Menander (“Menandros”) has been called the last of the great Greek comedians from antiquity, a sign of the declining tastes of the Athenian people. He carries the torch of Aristophanean comedy (“Old Comedy”), even though Aristophanes focuses primarily on satirizing heroes and political leaders, while so-called “New Comedy” satirized the ordinary and everyday issues of Greek citizens. Menander fell into this latter category.
For a great deal of time, nothing but scraps and fragments survived of Menander’s plays. Then in the 20th century, scraps of papyrii were unearthed in Egypt, allowing for a mostly full translation of Dyscolus (“The Grouch” or “The Misanthrope”). It is the only play to have emerged from the ashes of antiquity representing all “New Comedy.”
Menander was one of the most immensely popular comedy writers in antiquity, winning first prize at the Lenaia no less than eight times (we do not possess an account of his victories at the more prestigious Dionysia). Ptolemy I was his patron, a general of Alexander the Great who later became the famous ruler of Egypt. Legend has it that Menander died while swimming in the water off the coast of the Piraeus in Athens.
He was an admirer of Euripides, and though his comedy was influenced by Aristophanes, the so-called “New Comedy” was far more tame, and less daring than Aristophanes’s abject political satires.

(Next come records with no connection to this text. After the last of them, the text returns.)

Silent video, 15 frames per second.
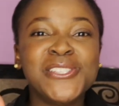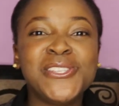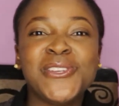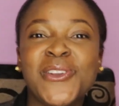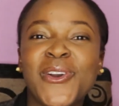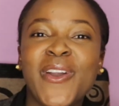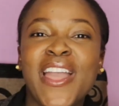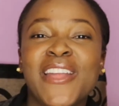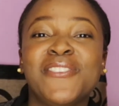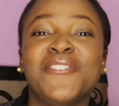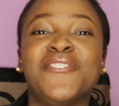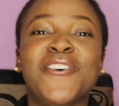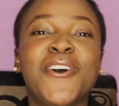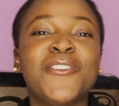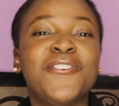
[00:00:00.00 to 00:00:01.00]
to go and
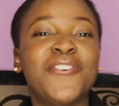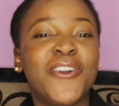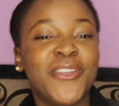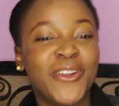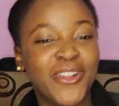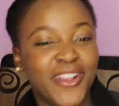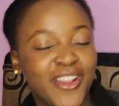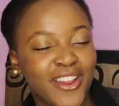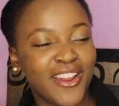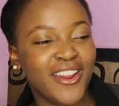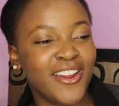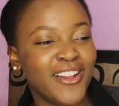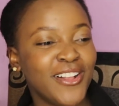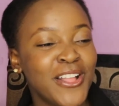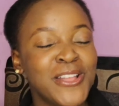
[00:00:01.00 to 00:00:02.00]
vote for your
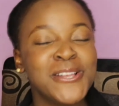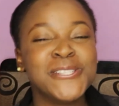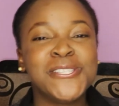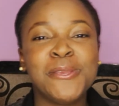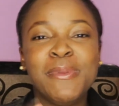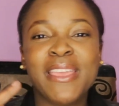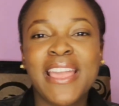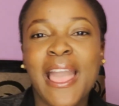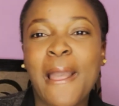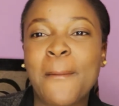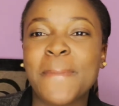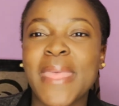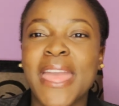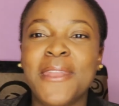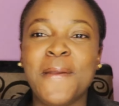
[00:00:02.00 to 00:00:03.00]
girl to
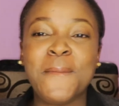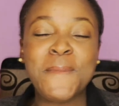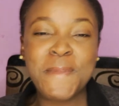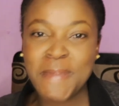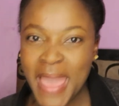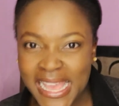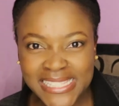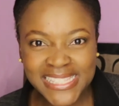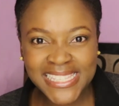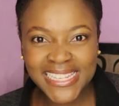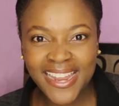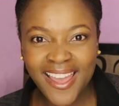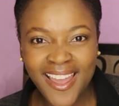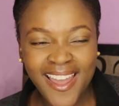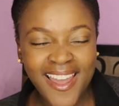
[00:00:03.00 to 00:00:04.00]
become an
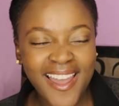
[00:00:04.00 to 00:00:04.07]
ambassador.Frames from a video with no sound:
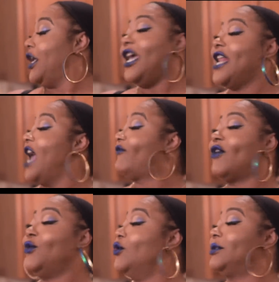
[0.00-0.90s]
It ain't
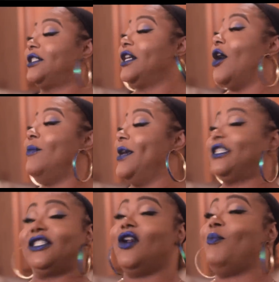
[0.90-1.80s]
from Rooms to Go, bitch.
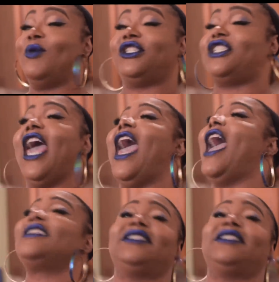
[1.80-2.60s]
So don't put your assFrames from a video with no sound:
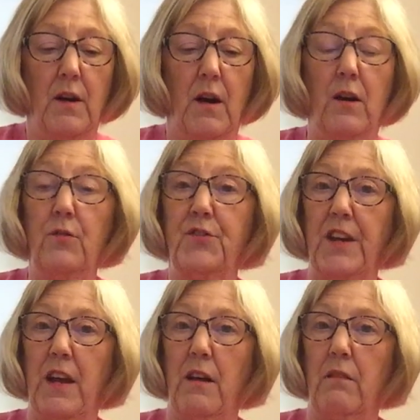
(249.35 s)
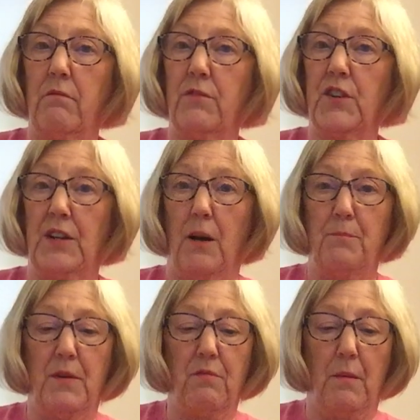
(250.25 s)
"Oh dear," said
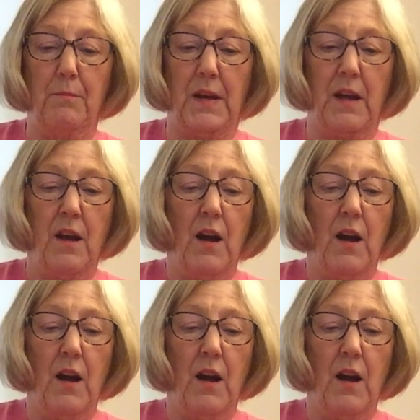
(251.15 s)
Humpy Rumpy.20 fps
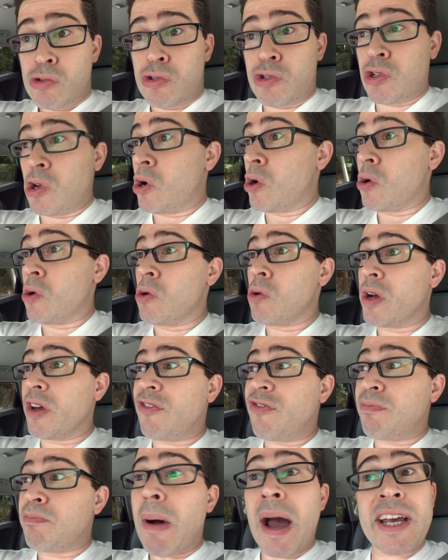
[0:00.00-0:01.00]
So,
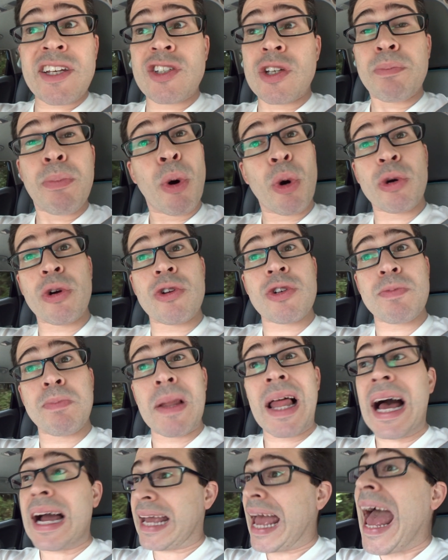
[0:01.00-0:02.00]
if my supporters
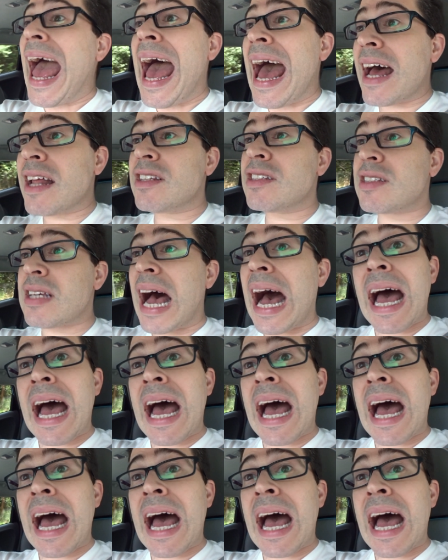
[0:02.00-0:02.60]
block ads,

Dyskolos (“The Grouch” or “Misanthrope” or “Difficult Man”) was first performed in 317 BC. It is a play told in five acts. I recently read the George Theodoridis translation. It takes place in Phyle, in the deme of Attica, the capital of which is Athens -the rural deme with a road between the farms and the city of Athens. The play is introduced by Pan, the wild rustic god of the farmlands and Arcadia in antiquity. The “grouch” is a farmer named Knemon. He is a miserable person, and his wife (a widow) can bear it no longer so she packs up and moves to Gorgias’s nearby farm. The crux of the story concerns a romance between Knemon’s daughter and a foreigner from the city: Knemon lives with his noble daughter, who falls in love with a city-slicker, Sostratos, who passes through the farm country one day. Knemon chases Sostratos away from his farm because he is a grouch. Gorgias, Knemon’s nearby farmer, finds out about the ordeal and he confronts Knemon. Gorgias then reveals to Sostratos that Knemon will only favor someone who looks and acts exactly like him, so Sostratos dons a farmers sheepskin and starts working on Gorgias’s farm. He eventually arranges a wedding between himself and Knemon’s daughter, along with his own sister and his new friend Gorgias -a double wedding, In the end, the group torments Knemon until he finally participates in the wedding celebration.

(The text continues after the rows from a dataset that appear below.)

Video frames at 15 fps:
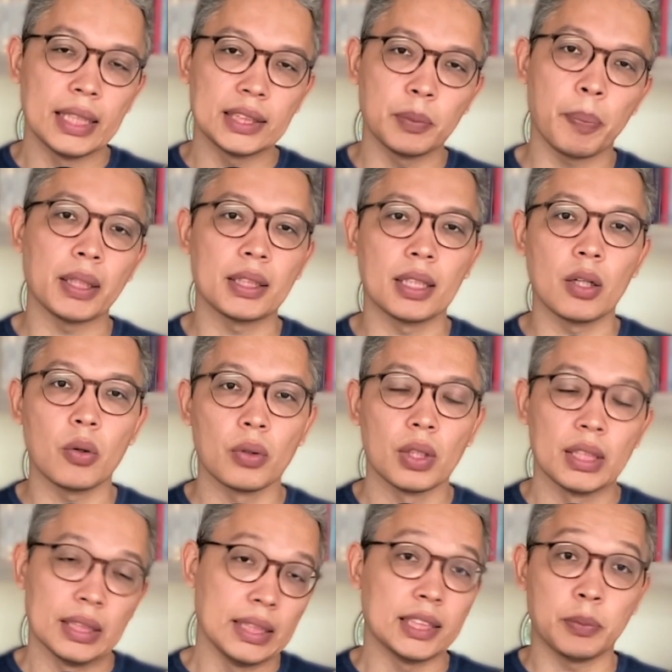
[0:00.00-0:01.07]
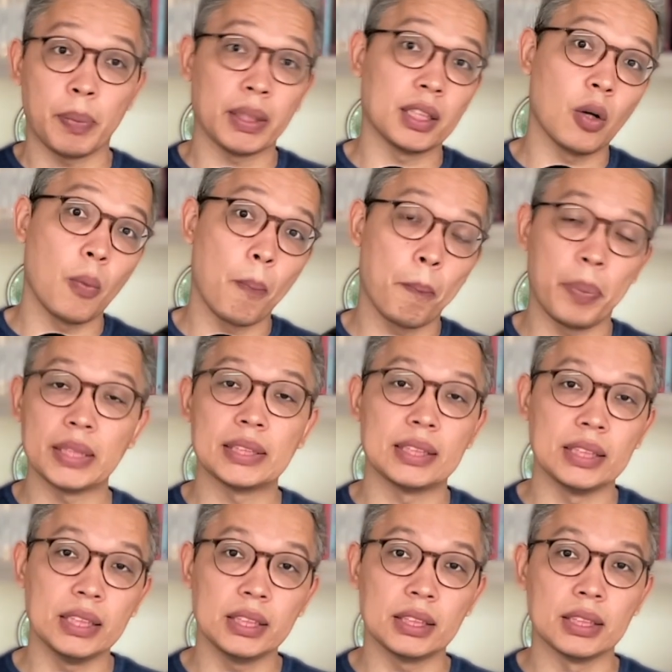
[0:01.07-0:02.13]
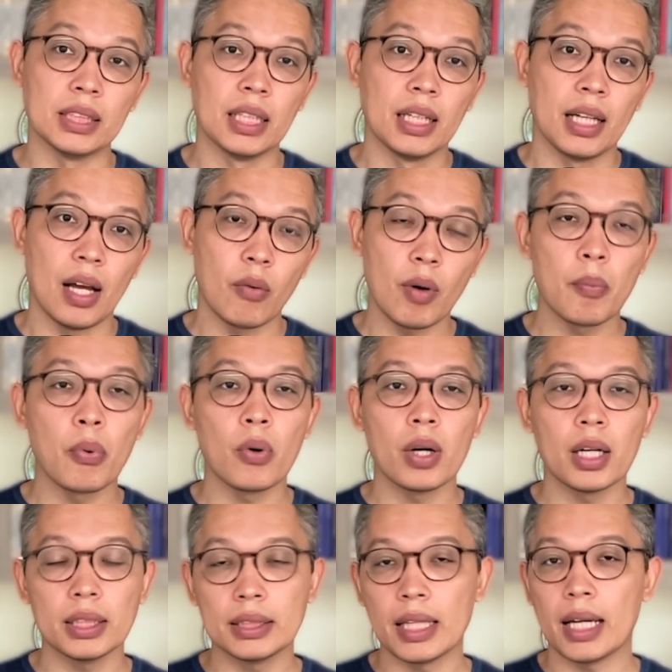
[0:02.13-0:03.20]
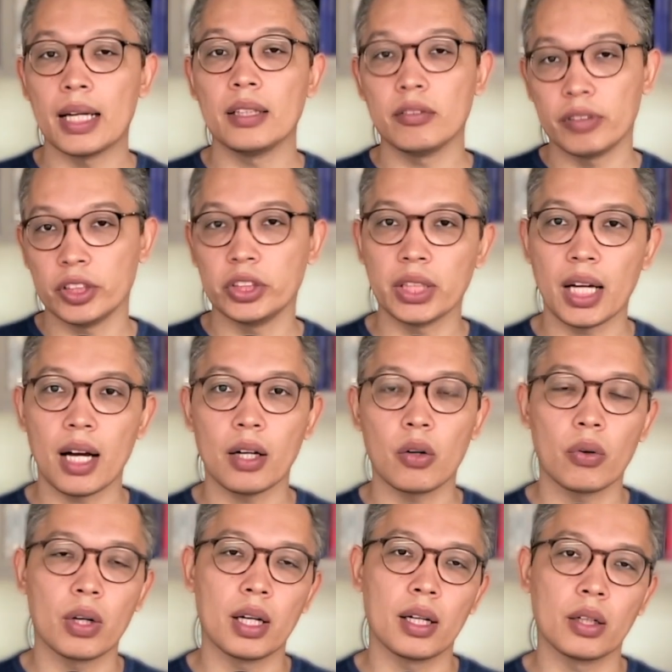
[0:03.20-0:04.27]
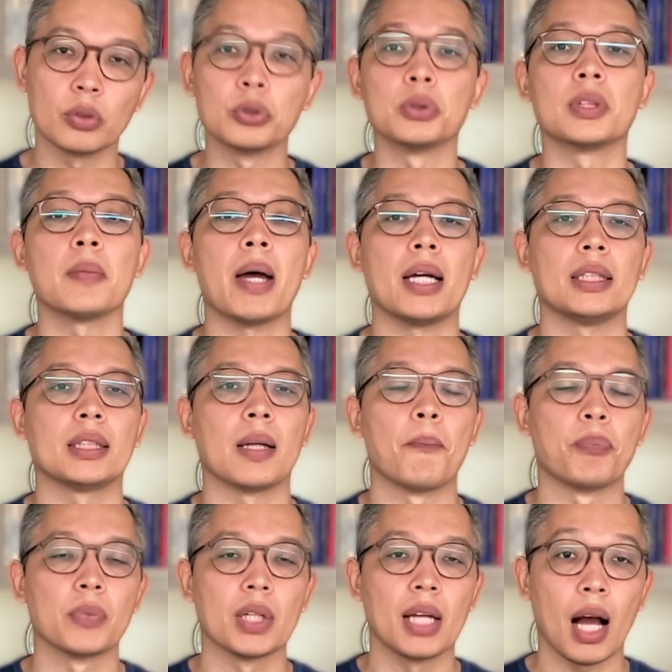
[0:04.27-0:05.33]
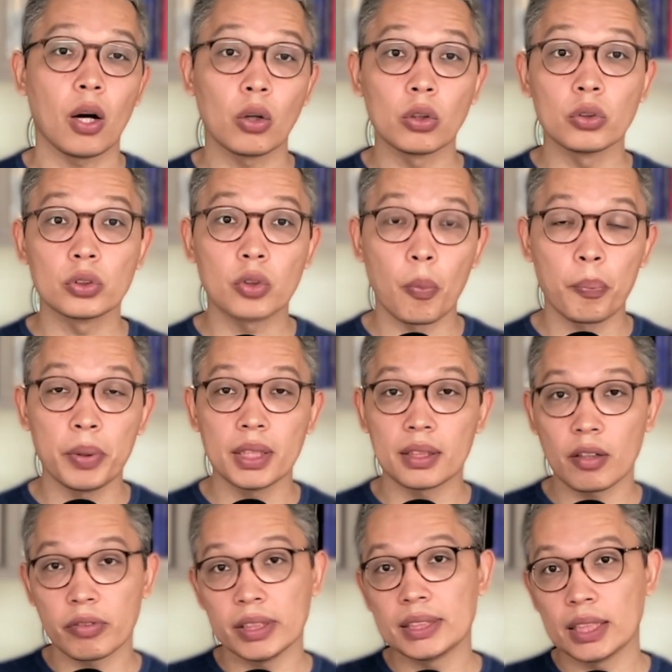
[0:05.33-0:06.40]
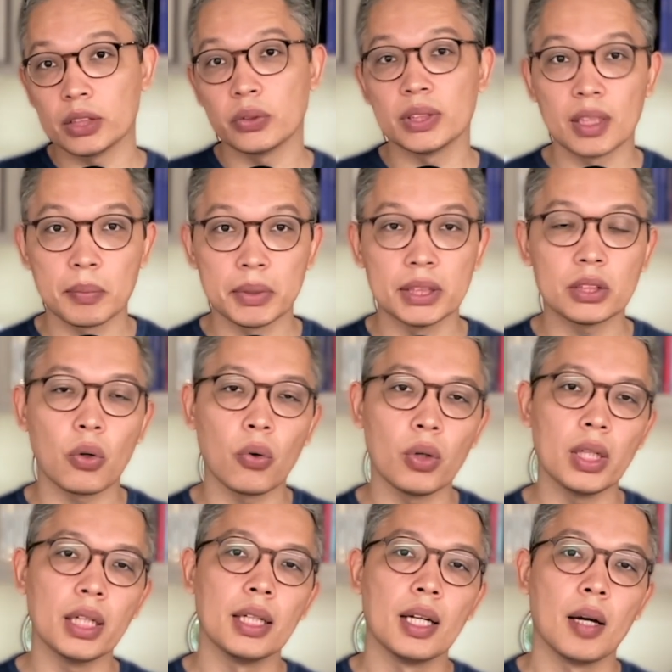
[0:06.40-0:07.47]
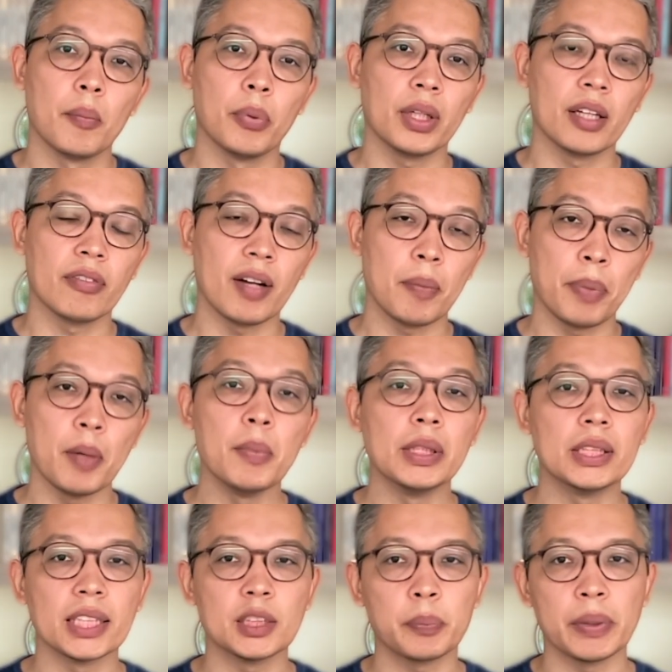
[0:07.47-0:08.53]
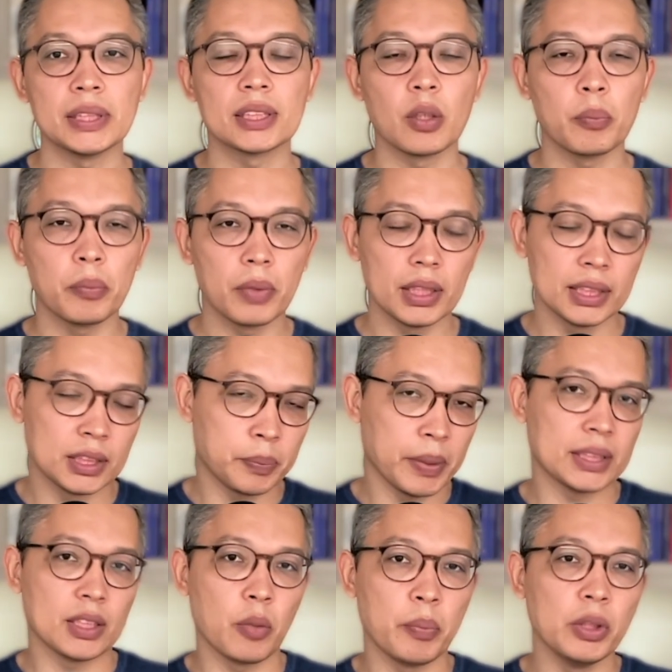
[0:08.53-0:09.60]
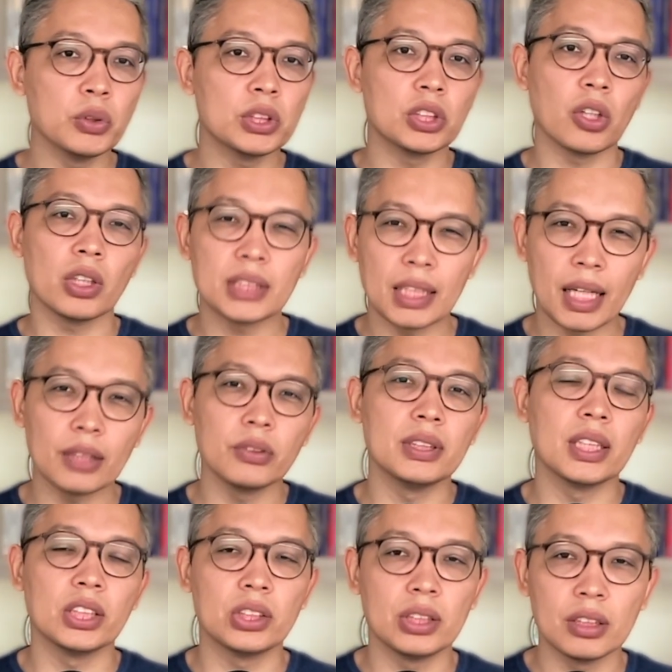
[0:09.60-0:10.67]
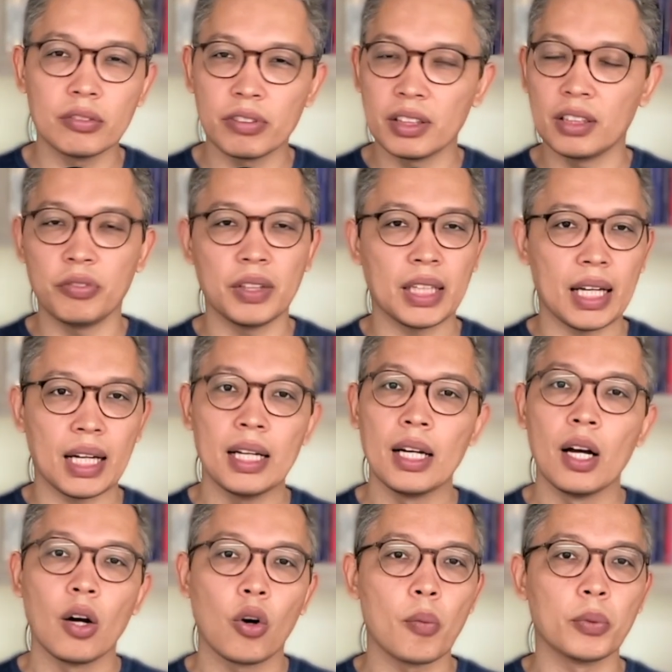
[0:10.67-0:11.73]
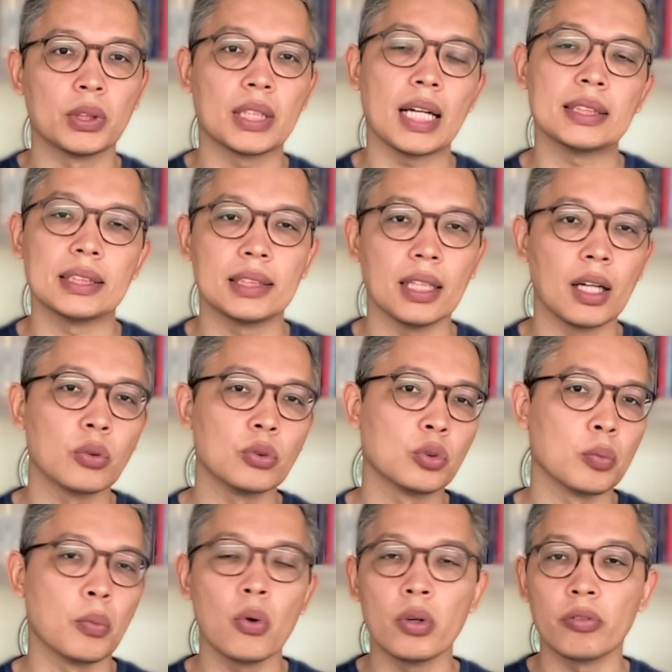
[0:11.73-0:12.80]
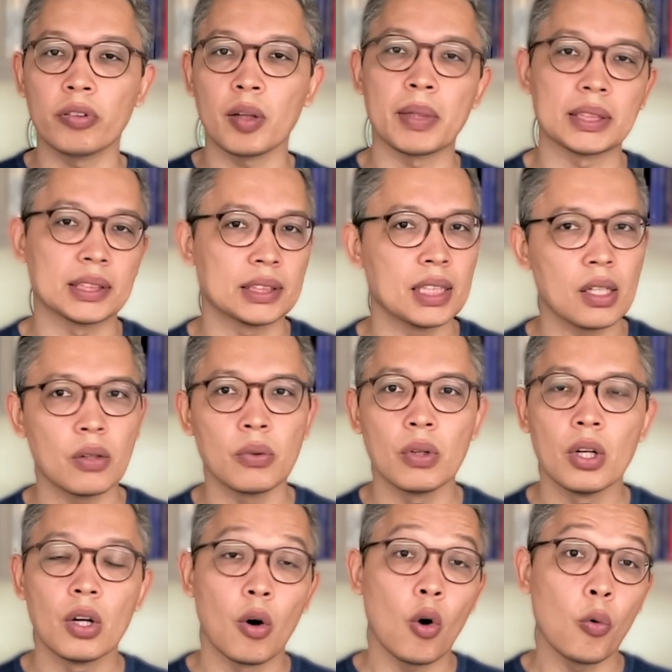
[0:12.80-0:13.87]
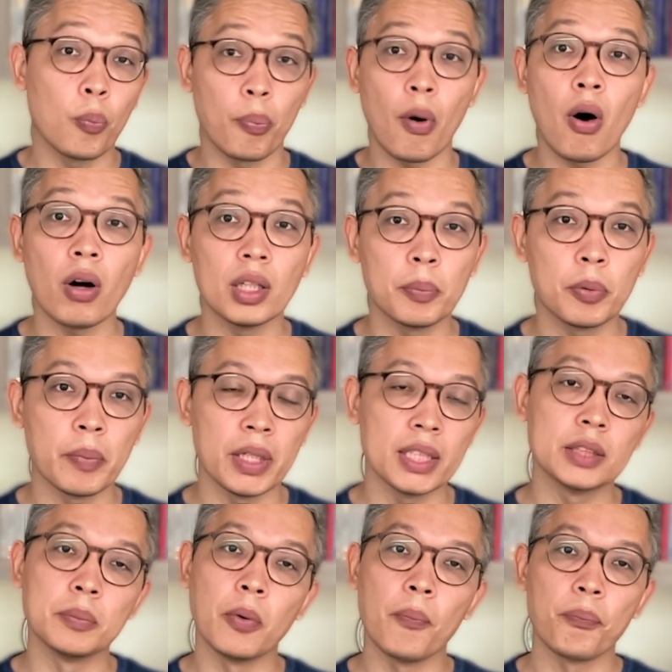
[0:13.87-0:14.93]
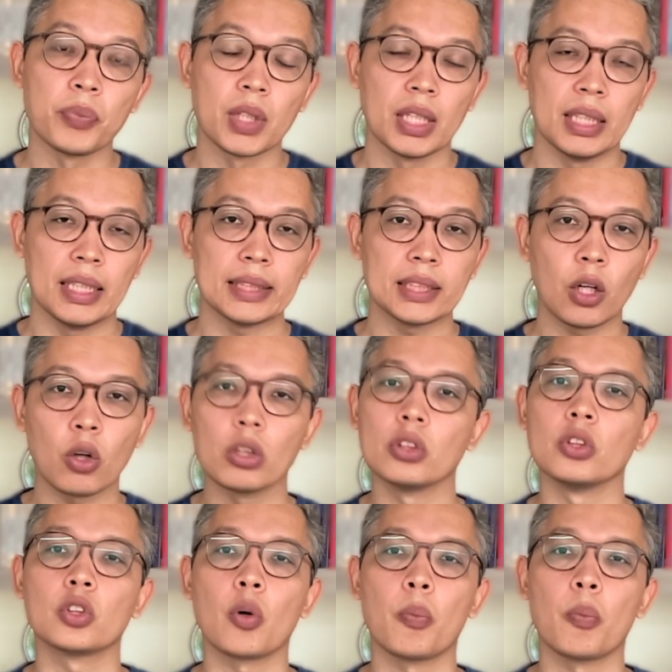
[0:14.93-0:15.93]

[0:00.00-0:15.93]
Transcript: Colonoscopy is the exam of choice in this case, as it allows a thorough inspection of the large intestine and can detect polyps, inflammation, or tumors. Colonoscopy will be requested upon individual evaluation during a medical consultation.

I took note of the immensely different character of Dyskolos from the overtly political plays of Aristophanes. Menander’s sole surviving play is innocent, dealing primarily with the character study of a grumpy, rural, old farmer named Dyskolos (the comic foil) and his reluctance to honor his daughter’s marriage to the spontaneous, urban, lover named Sostratos. It is a harmless comedy that acknowledges certain truths in marriage and age, as well as natural tensions between urban and rural denizens.
For this reading I used the late Maurice Balme’s translation.